Task statement: Retype the records below word for word and omit any image.
# # # #
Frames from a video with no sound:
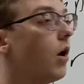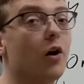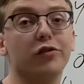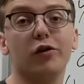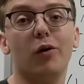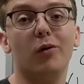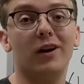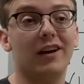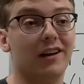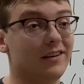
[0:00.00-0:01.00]

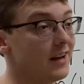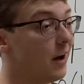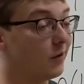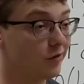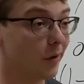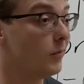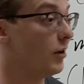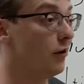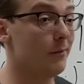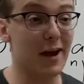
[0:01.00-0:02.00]
Also, now some of
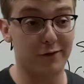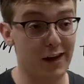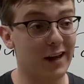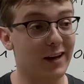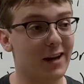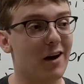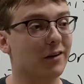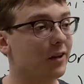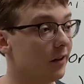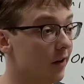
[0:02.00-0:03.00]
you may have taken
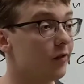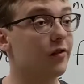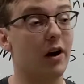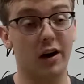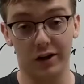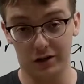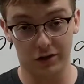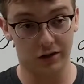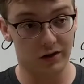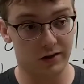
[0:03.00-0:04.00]
calculus.
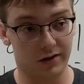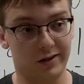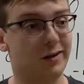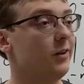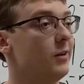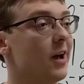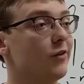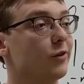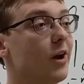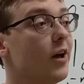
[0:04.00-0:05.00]
You
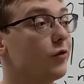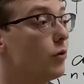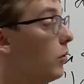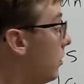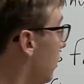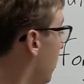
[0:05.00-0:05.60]
guys are in high school.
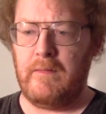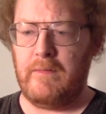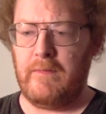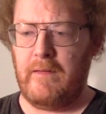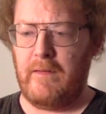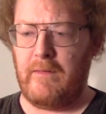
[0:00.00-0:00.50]

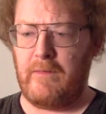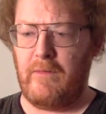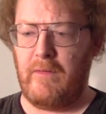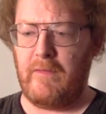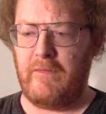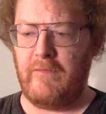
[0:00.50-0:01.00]
they are
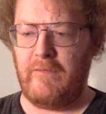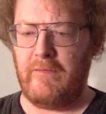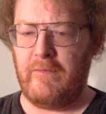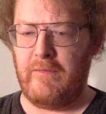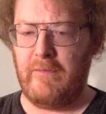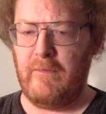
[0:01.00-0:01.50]
going to
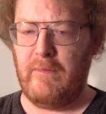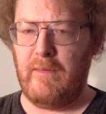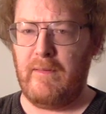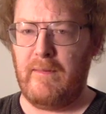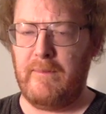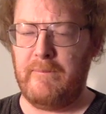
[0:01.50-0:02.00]
to
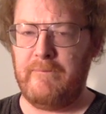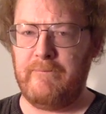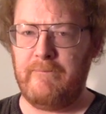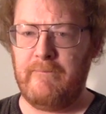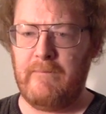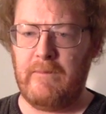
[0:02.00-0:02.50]
uh,
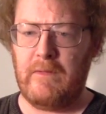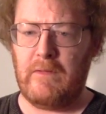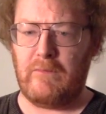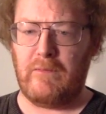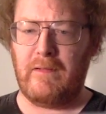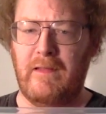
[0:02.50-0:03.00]

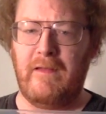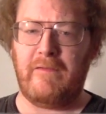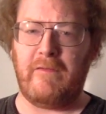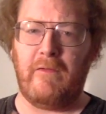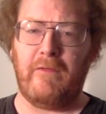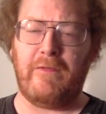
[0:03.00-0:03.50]

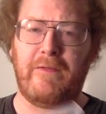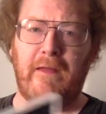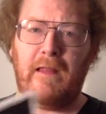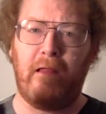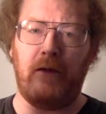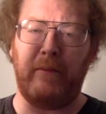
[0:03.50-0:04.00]
release
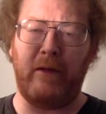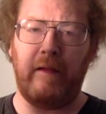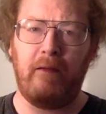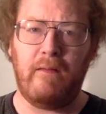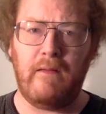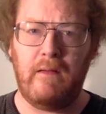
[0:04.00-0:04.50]
Othello
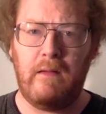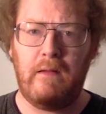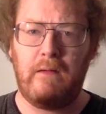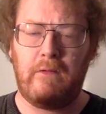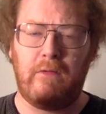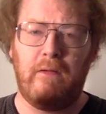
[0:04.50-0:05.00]
by
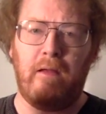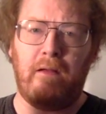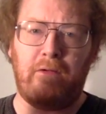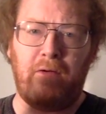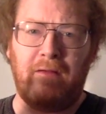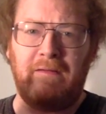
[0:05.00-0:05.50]

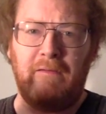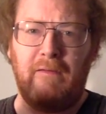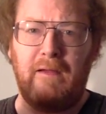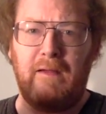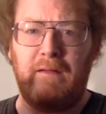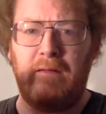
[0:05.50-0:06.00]
on
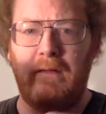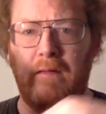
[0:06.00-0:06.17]
Criterion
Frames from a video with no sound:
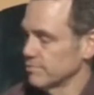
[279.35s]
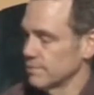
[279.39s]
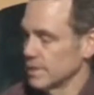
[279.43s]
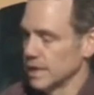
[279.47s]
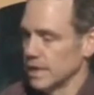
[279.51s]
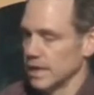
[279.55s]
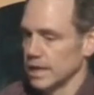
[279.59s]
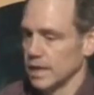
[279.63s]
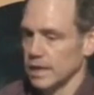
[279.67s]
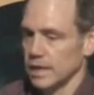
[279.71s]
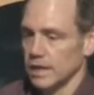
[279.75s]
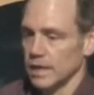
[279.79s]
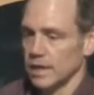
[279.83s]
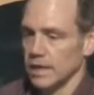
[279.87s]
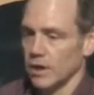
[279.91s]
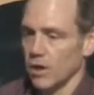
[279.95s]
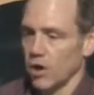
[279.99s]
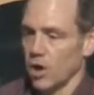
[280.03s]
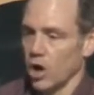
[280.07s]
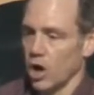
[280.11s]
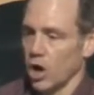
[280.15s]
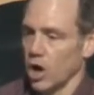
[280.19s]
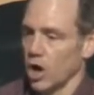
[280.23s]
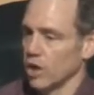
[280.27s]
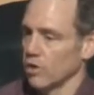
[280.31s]
and
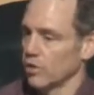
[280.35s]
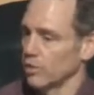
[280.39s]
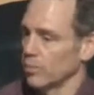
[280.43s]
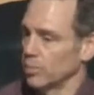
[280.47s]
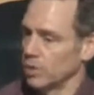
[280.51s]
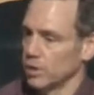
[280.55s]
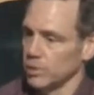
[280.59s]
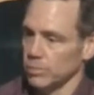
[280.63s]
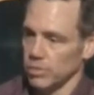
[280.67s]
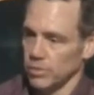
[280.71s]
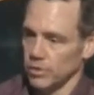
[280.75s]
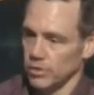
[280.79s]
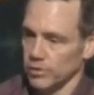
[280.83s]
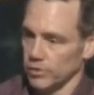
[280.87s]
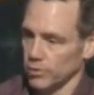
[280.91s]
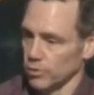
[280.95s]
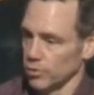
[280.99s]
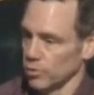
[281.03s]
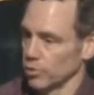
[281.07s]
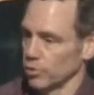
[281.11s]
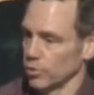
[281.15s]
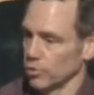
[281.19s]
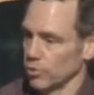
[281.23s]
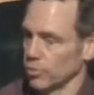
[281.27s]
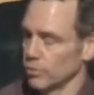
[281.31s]
all the people in the
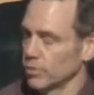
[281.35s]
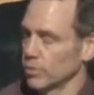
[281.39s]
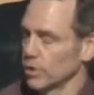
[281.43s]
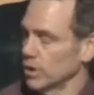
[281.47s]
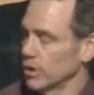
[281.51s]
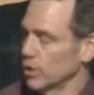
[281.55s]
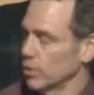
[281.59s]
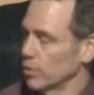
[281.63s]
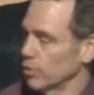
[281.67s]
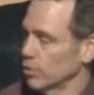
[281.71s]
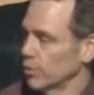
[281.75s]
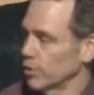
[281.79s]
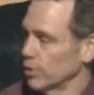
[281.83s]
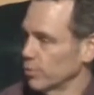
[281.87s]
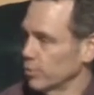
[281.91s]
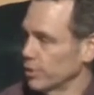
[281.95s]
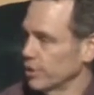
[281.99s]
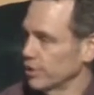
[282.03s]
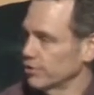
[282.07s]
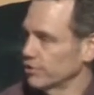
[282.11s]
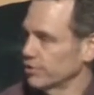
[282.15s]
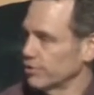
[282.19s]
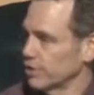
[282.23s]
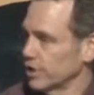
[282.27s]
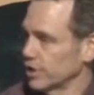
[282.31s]
room were in
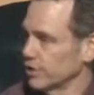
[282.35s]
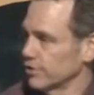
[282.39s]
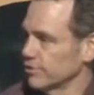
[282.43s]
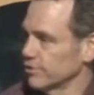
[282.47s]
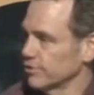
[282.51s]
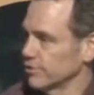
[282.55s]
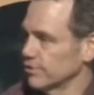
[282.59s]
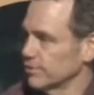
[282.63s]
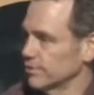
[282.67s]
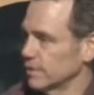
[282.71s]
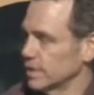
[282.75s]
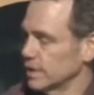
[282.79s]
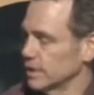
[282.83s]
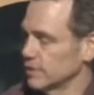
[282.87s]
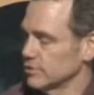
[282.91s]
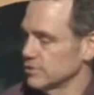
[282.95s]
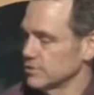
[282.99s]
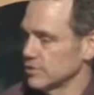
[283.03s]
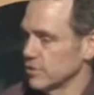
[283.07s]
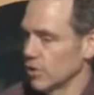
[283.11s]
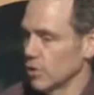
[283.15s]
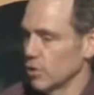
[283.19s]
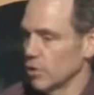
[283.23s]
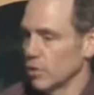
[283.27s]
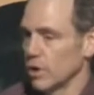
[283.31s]
wheelchairs. And
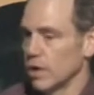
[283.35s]
so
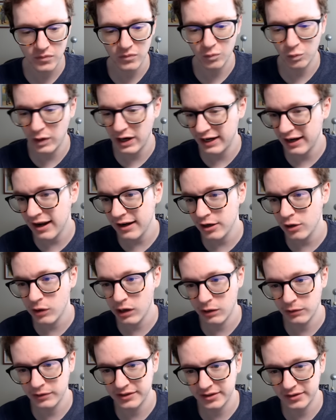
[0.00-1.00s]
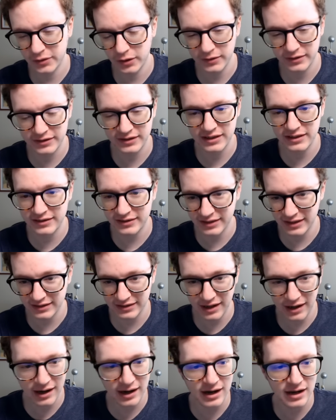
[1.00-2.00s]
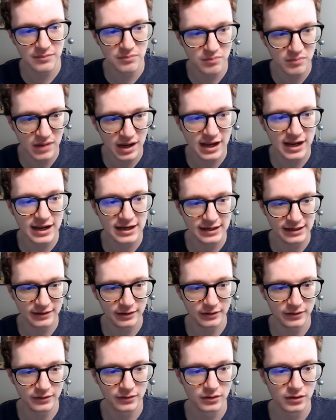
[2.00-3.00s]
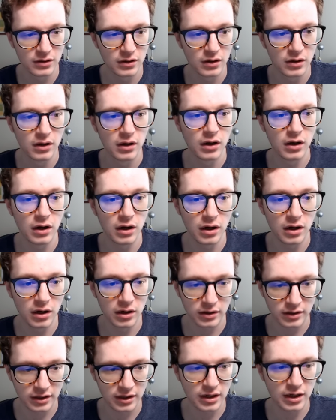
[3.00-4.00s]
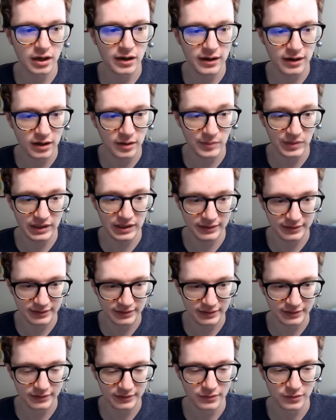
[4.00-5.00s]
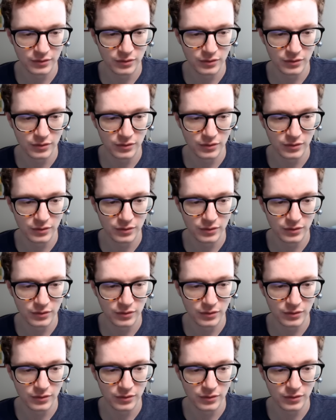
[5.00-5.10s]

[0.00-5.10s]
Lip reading: Wait, I know how it starts. He says, I made a comment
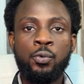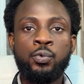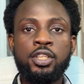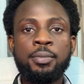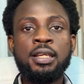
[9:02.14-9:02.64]

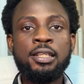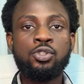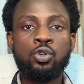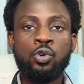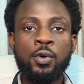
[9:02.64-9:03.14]
which may lead
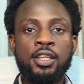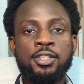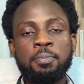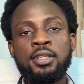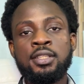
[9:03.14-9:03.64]
to lower
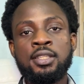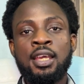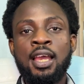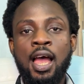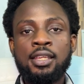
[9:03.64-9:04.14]
speeds
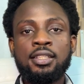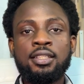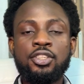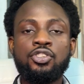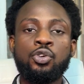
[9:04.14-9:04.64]
as the dish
# # # #
Exercise response:
Frames from a video with no sound:
[0:00.00-0:01.00]

[0:01.00-0:02.00]
Also, now some of
[0:02.00-0:03.00]
you may have taken
[0:03.00-0:04.00]
calculus.
[0:04.00-0:05.00]
You
[0:05.00-0:05.60]
guys are in high school.
[0:00.00-0:00.50]

[0:00.50-0:01.00]
they are
[0:01.00-0:01.50]
going to
[0:01.50-0:02.00]
to
[0:02.00-0:02.50]
uh,
[0:02.50-0:03.00]

[0:03.00-0:03.50]

[0:03.50-0:04.00]
release
[0:04.00-0:04.50]
Othello
[0:04.50-0:05.00]
by
[0:05.00-0:05.50]

[0:05.50-0:06.00]
on
[0:06.00-0:06.17]
Criterion
Frames from a video with no sound:
[279.35s]
[279.39s]
[279.43s]
[279.47s]
[279.51s]
[279.55s]
[279.59s]
[279.63s]
[279.67s]
[279.71s]
[279.75s]
[279.79s]
[279.83s]
[279.87s]
[279.91s]
[279.95s]
[279.99s]
[280.03s]
[280.07s]
[280.11s]
[280.15s]
[280.19s]
[280.23s]
[280.27s]
[280.31s]
and
[280.35s]
[280.39s]
[280.43s]
[280.47s]
[280.51s]
[280.55s]
[280.59s]
[280.63s]
[280.67s]
[280.71s]
[280.75s]
[280.79s]
[280.83s]
[280.87s]
[280.91s]
[280.95s]
[280.99s]
[281.03s]
[281.07s]
[281.11s]
[281.15s]
[281.19s]
[281.23s]
[281.27s]
[281.31s]
all the people in the
[281.35s]
[281.39s]
[281.43s]
[281.47s]
[281.51s]
[281.55s]
[281.59s]
[281.63s]
[281.67s]
[281.71s]
[281.75s]
[281.79s]
[281.83s]
[281.87s]
[281.91s]
[281.95s]
[281.99s]
[282.03s]
[282.07s]
[282.11s]
[282.15s]
[282.19s]
[282.23s]
[282.27s]
[282.31s]
room were in
[282.35s]
[282.39s]
[282.43s]
[282.47s]
[282.51s]
[282.55s]
[282.59s]
[282.63s]
[282.67s]
[282.71s]
[282.75s]
[282.79s]
[282.83s]
[282.87s]
[282.91s]
[282.95s]
[282.99s]
[283.03s]
[283.07s]
[283.11s]
[283.15s]
[283.19s]
[283.23s]
[283.27s]
[283.31s]
wheelchairs. And
[283.35s]
so
[0.00-1.00s]
[1.00-2.00s]
[2.00-3.00s]
[3.00-4.00s]
[4.00-5.00s]
[5.00-5.10s]

[0.00-5.10s]
Lip reading: Wait, I know how it starts. He says, I made a comment
[9:02.14-9:02.64]

[9:02.64-9:03.14]
which may lead
[9:03.14-9:03.64]
to lower
[9:03.64-9:04.14]
speeds
[9:04.14-9:04.64]
as the dish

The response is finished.